WHAT THE TASK REQUIRES ▸ Copy out all of the entries, keeping every word the same.

(Data excerpts)
Segment Open

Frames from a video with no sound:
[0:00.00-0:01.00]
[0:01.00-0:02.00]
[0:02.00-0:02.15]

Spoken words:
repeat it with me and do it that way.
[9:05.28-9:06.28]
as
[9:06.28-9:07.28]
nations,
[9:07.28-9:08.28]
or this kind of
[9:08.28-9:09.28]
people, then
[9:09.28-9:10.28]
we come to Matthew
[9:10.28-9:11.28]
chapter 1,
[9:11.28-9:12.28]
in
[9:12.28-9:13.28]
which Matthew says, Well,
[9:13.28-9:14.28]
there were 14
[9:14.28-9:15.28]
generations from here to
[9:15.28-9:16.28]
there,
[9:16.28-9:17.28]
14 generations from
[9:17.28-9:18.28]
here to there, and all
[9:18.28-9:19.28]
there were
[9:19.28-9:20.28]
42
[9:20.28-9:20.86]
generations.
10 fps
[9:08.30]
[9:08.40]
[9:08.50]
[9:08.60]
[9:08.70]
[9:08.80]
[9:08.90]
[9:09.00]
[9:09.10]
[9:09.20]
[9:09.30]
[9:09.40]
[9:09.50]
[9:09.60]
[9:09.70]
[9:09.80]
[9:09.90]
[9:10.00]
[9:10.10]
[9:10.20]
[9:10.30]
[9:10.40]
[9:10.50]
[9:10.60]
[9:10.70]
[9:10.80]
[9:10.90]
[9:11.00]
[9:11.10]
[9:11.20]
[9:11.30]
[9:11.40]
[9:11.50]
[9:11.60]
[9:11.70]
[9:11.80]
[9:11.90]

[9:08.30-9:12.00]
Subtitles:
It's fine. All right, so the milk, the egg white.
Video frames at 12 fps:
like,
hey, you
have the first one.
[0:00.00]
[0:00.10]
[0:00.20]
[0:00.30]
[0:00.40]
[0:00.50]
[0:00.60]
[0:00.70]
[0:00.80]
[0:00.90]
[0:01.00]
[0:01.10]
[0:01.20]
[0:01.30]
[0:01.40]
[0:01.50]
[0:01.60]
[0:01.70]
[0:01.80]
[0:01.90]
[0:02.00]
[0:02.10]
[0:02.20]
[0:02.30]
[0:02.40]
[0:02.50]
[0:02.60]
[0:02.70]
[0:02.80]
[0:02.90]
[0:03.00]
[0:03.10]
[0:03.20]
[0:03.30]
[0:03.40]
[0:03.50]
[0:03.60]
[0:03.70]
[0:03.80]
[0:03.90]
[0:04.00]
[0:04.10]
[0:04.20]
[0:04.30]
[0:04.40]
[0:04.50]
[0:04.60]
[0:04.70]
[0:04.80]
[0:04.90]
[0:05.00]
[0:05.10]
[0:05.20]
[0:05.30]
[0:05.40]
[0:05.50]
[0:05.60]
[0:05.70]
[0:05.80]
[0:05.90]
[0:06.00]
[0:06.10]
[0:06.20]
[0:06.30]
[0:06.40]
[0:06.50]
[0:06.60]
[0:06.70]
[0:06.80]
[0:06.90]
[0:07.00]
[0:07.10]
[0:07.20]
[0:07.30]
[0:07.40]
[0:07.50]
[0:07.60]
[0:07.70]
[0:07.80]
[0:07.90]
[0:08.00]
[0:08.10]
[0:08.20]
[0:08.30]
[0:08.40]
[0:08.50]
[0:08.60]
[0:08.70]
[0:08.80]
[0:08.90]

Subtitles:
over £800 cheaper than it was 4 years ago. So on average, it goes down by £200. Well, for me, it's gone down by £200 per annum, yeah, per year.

Segment Closed

ANSWER TO THIS PROBLEM ▸
Frames from a video with no sound:
[0:00.00-0:01.00]
[0:01.00-0:02.00]
[0:02.00-0:02.15]

Spoken words:
repeat it with me and do it that way.
[9:05.28-9:06.28]
as
[9:06.28-9:07.28]
nations,
[9:07.28-9:08.28]
or this kind of
[9:08.28-9:09.28]
people, then
[9:09.28-9:10.28]
we come to Matthew
[9:10.28-9:11.28]
chapter 1,
[9:11.28-9:12.28]
in
[9:12.28-9:13.28]
which Matthew says, Well,
[9:13.28-9:14.28]
there were 14
[9:14.28-9:15.28]
generations from here to
[9:15.28-9:16.28]
there,
[9:16.28-9:17.28]
14 generations from
[9:17.28-9:18.28]
here to there, and all
[9:18.28-9:19.28]
there were
[9:19.28-9:20.28]
42
[9:20.28-9:20.86]
generations.
10 fps
[9:08.30]
[9:08.40]
[9:08.50]
[9:08.60]
[9:08.70]
[9:08.80]
[9:08.90]
[9:09.00]
[9:09.10]
[9:09.20]
[9:09.30]
[9:09.40]
[9:09.50]
[9:09.60]
[9:09.70]
[9:09.80]
[9:09.90]
[9:10.00]
[9:10.10]
[9:10.20]
[9:10.30]
[9:10.40]
[9:10.50]
[9:10.60]
[9:10.70]
[9:10.80]
[9:10.90]
[9:11.00]
[9:11.10]
[9:11.20]
[9:11.30]
[9:11.40]
[9:11.50]
[9:11.60]
[9:11.70]
[9:11.80]
[9:11.90]

[9:08.30-9:12.00]
Subtitles:
It's fine. All right, so the milk, the egg white.
Video frames at 12 fps:
like,
hey, you
have the first one.
[0:00.00]
[0:00.10]
[0:00.20]
[0:00.30]
[0:00.40]
[0:00.50]
[0:00.60]
[0:00.70]
[0:00.80]
[0:00.90]
[0:01.00]
[0:01.10]
[0:01.20]
[0:01.30]
[0:01.40]
[0:01.50]
[0:01.60]
[0:01.70]
[0:01.80]
[0:01.90]
[0:02.00]
[0:02.10]
[0:02.20]
[0:02.30]
[0:02.40]
[0:02.50]
[0:02.60]
[0:02.70]
[0:02.80]
[0:02.90]
[0:03.00]
[0:03.10]
[0:03.20]
[0:03.30]
[0:03.40]
[0:03.50]
[0:03.60]
[0:03.70]
[0:03.80]
[0:03.90]
[0:04.00]
[0:04.10]
[0:04.20]
[0:04.30]
[0:04.40]
[0:04.50]
[0:04.60]
[0:04.70]
[0:04.80]
[0:04.90]
[0:05.00]
[0:05.10]
[0:05.20]
[0:05.30]
[0:05.40]
[0:05.50]
[0:05.60]
[0:05.70]
[0:05.80]
[0:05.90]
[0:06.00]
[0:06.10]
[0:06.20]
[0:06.30]
[0:06.40]
[0:06.50]
[0:06.60]
[0:06.70]
[0:06.80]
[0:06.90]
[0:07.00]
[0:07.10]
[0:07.20]
[0:07.30]
[0:07.40]
[0:07.50]
[0:07.60]
[0:07.70]
[0:07.80]
[0:07.90]
[0:08.00]
[0:08.10]
[0:08.20]
[0:08.30]
[0:08.40]
[0:08.50]
[0:08.60]
[0:08.70]
[0:08.80]
[0:08.90]

Subtitles:
over £800 cheaper than it was 4 years ago. So on average, it goes down by £200. Well, for me, it's gone down by £200 per annum, yeah, per year.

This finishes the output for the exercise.